# About this task
A word-for-word copy of the entries, with images excluded, is the expected answer.

# Data for analysis

-----

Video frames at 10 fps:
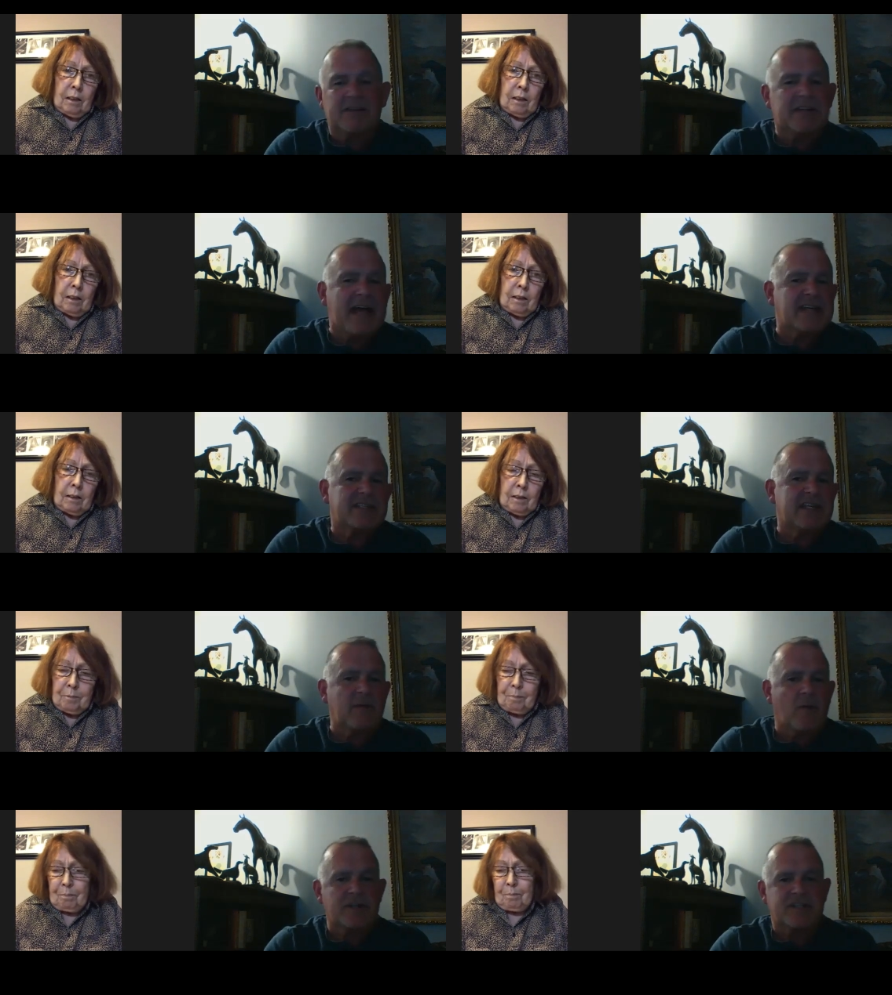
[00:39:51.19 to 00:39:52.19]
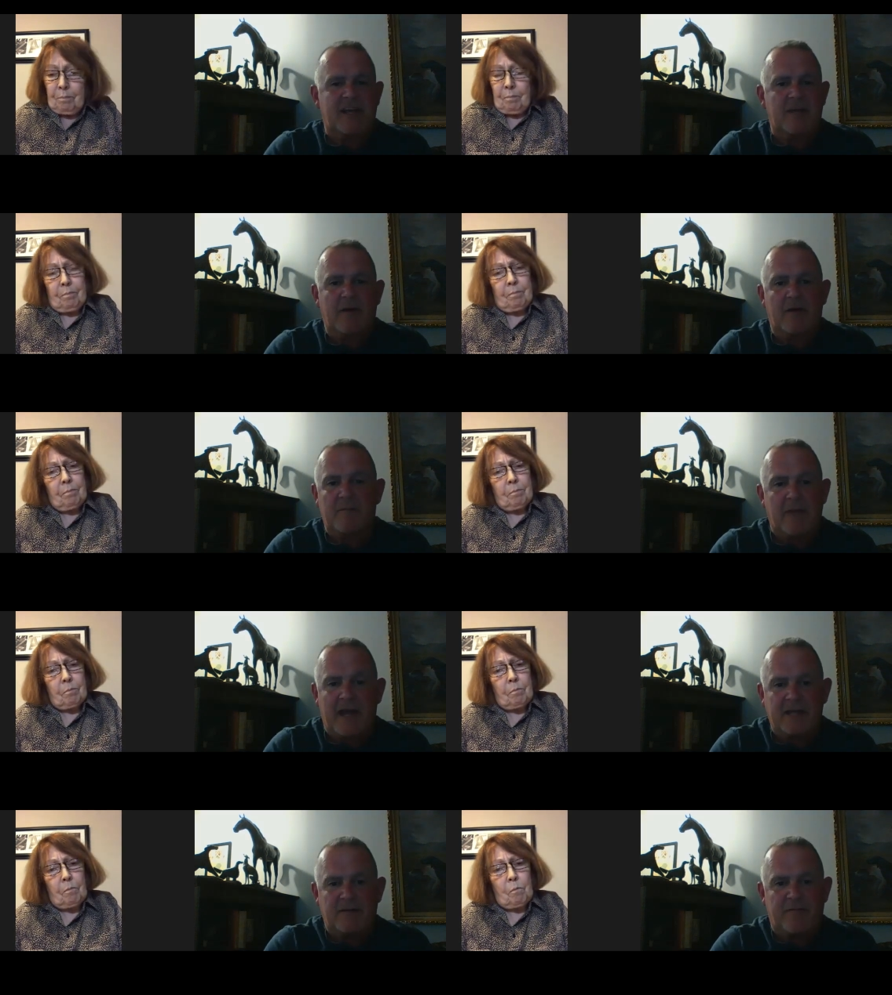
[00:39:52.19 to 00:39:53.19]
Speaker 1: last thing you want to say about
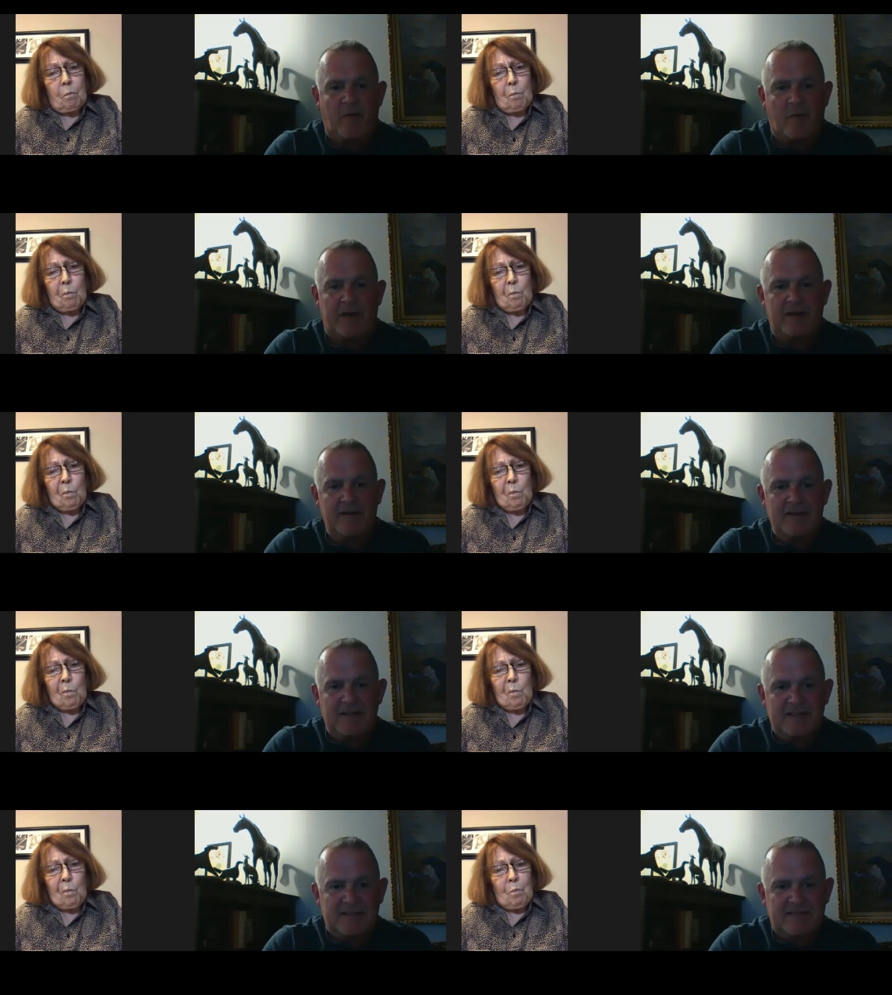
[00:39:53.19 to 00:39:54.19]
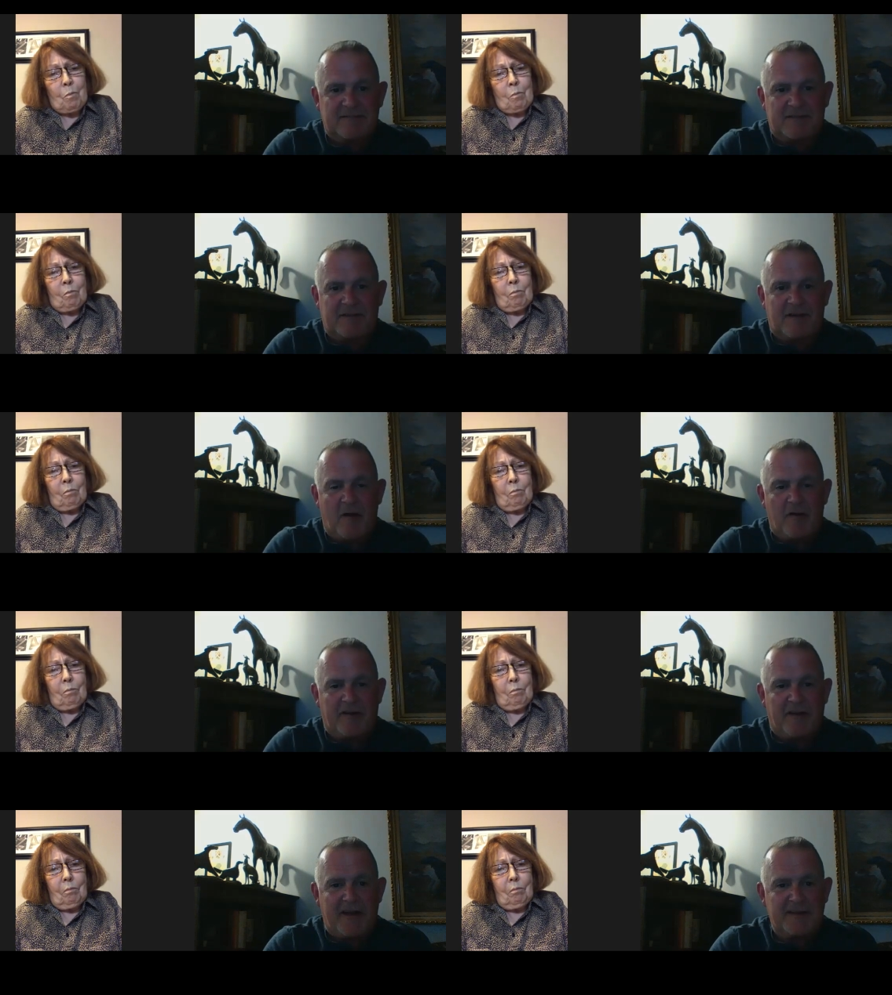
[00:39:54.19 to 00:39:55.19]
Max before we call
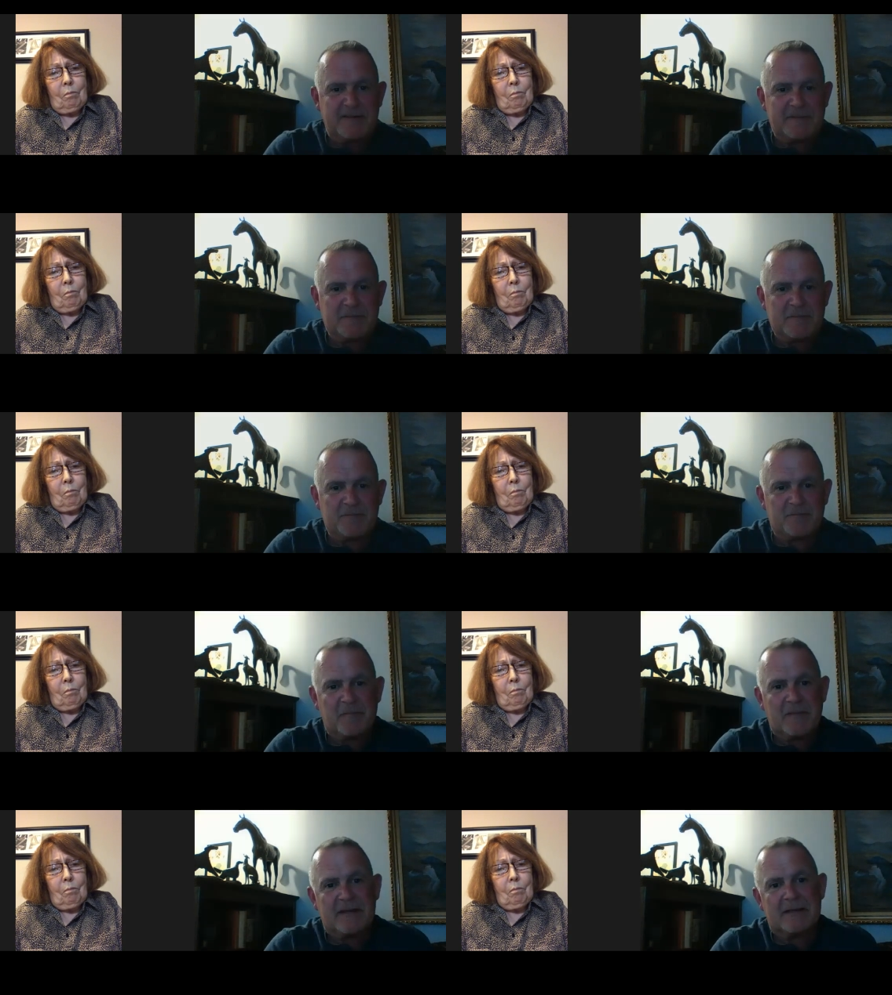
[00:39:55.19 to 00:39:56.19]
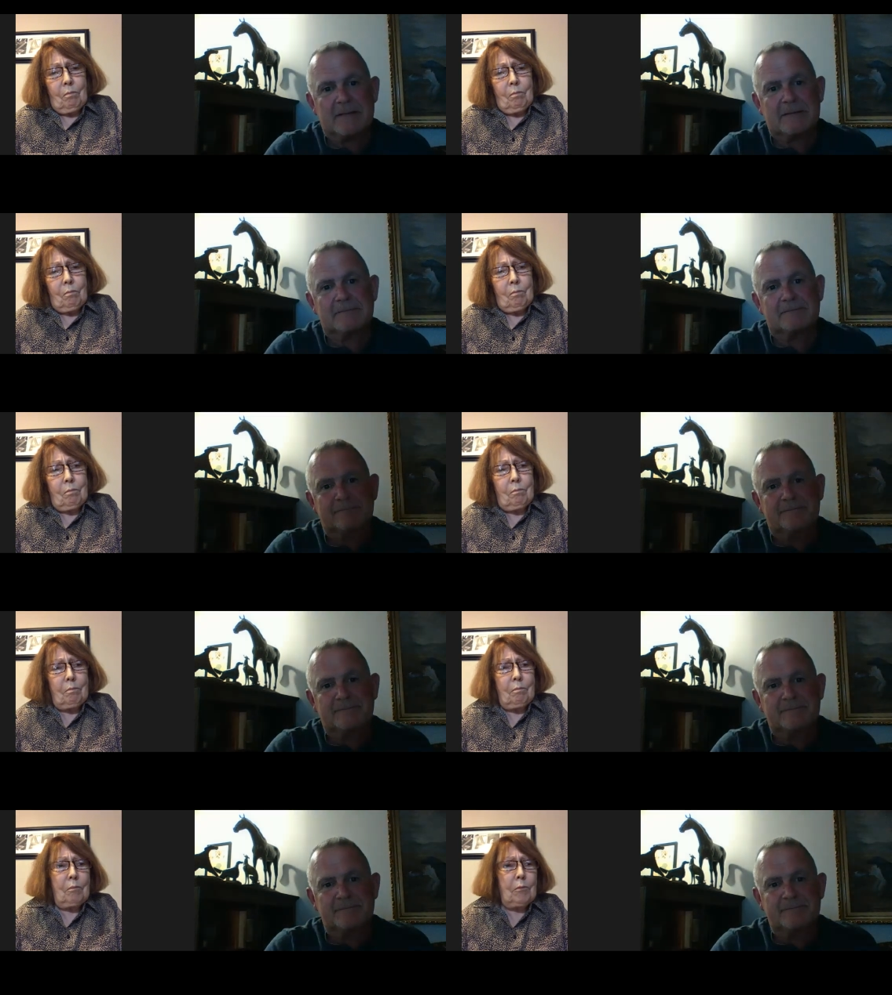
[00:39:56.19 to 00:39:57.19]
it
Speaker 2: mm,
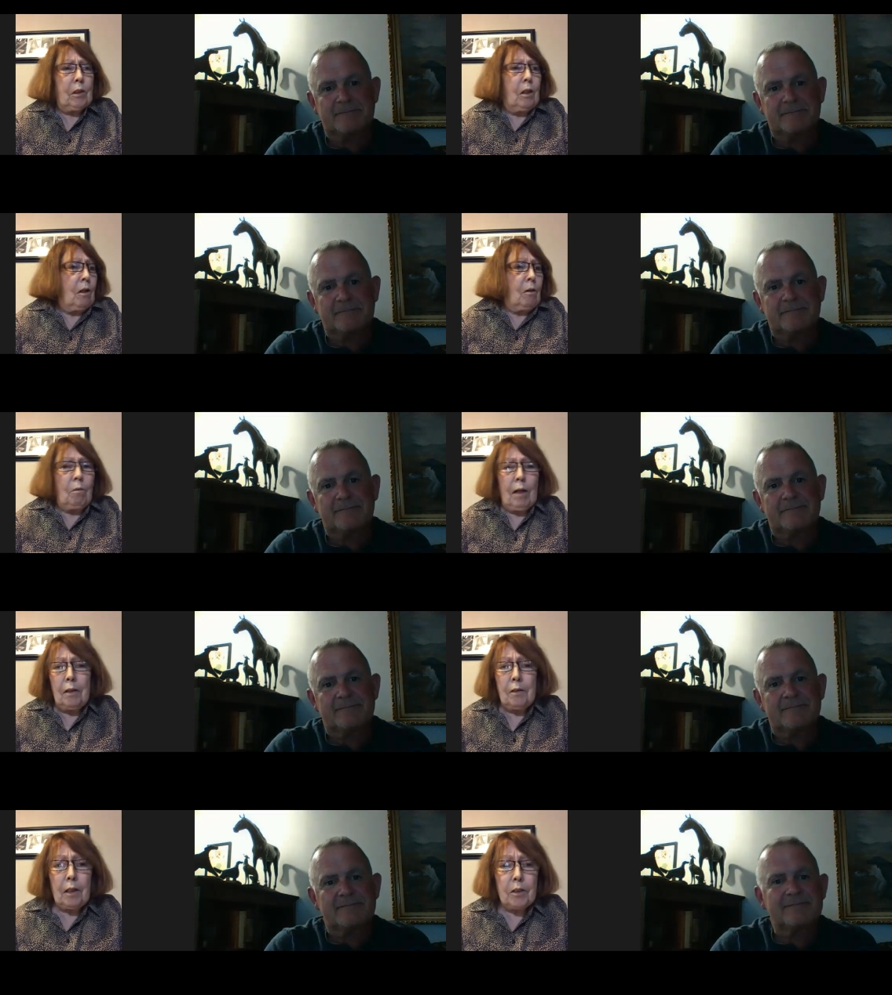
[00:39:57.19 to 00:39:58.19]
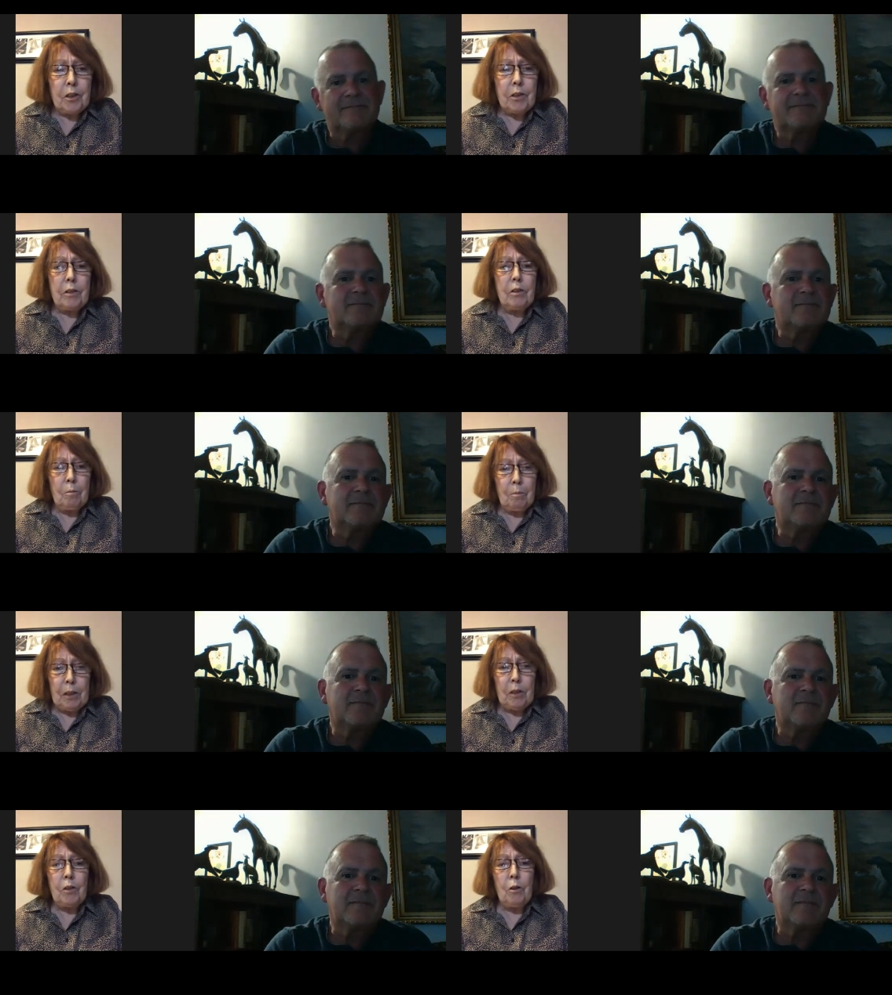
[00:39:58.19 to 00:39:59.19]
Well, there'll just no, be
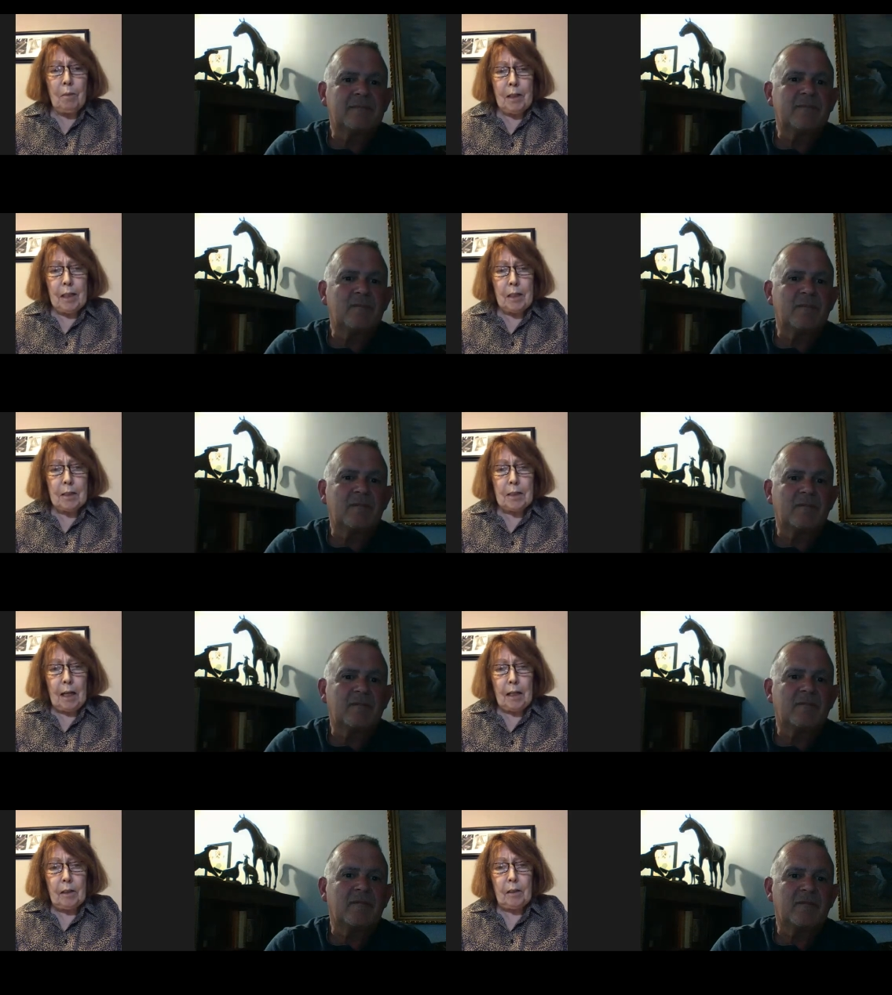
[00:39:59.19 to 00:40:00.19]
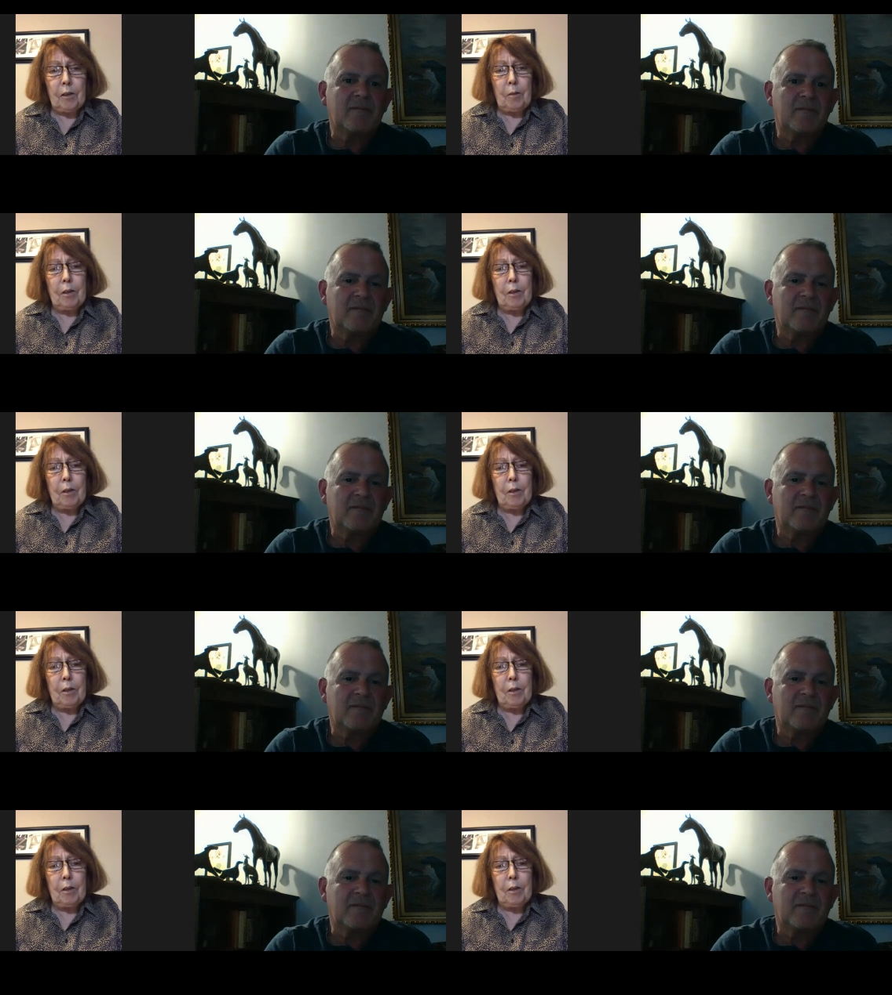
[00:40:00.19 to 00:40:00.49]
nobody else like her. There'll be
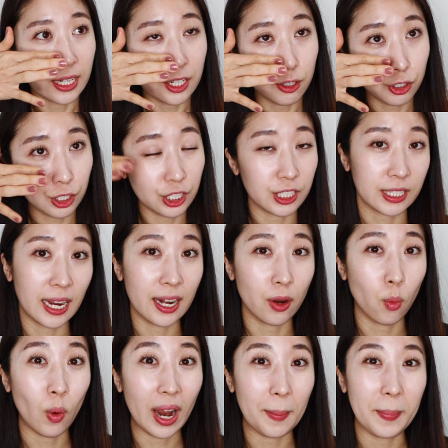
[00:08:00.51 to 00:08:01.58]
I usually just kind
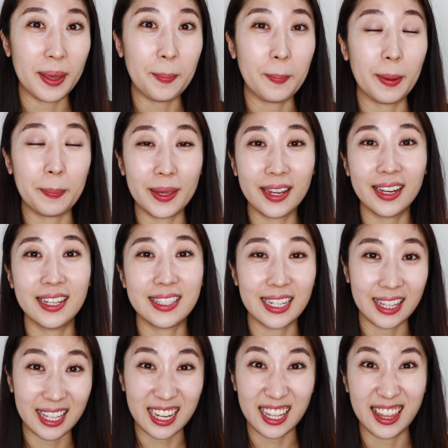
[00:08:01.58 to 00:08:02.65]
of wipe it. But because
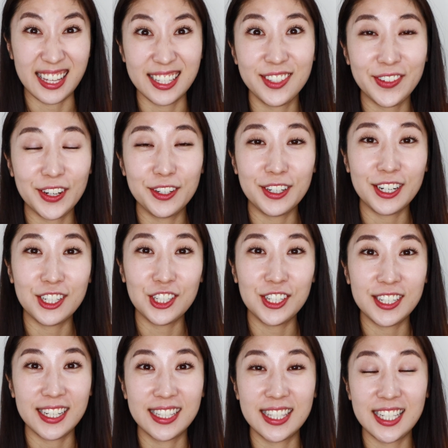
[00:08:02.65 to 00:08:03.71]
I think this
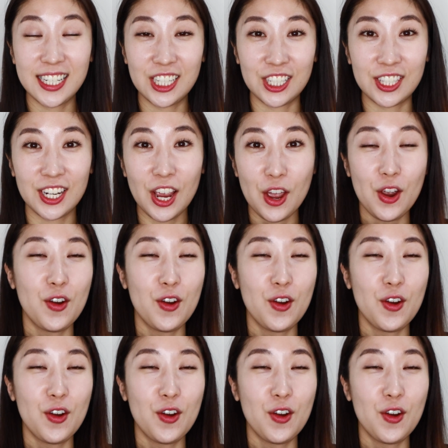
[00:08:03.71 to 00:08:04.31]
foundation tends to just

-----

# Response to the exercise
Video frames at 10 fps:
[00:39:51.19 to 00:39:52.19]
[00:39:52.19 to 00:39:53.19]
Speaker 1: last thing you want to say about
[00:39:53.19 to 00:39:54.19]
[00:39:54.19 to 00:39:55.19]
Max before we call
[00:39:55.19 to 00:39:56.19]
[00:39:56.19 to 00:39:57.19]
it
Speaker 2: mm,
[00:39:57.19 to 00:39:58.19]
[00:39:58.19 to 00:39:59.19]
Well, there'll just no, be
[00:39:59.19 to 00:40:00.19]
[00:40:00.19 to 00:40:00.49]
nobody else like her. There'll be
[00:08:00.51 to 00:08:01.58]
I usually just kind
[00:08:01.58 to 00:08:02.65]
of wipe it. But because
[00:08:02.65 to 00:08:03.71]
I think this
[00:08:03.71 to 00:08:04.31]
foundation tends to just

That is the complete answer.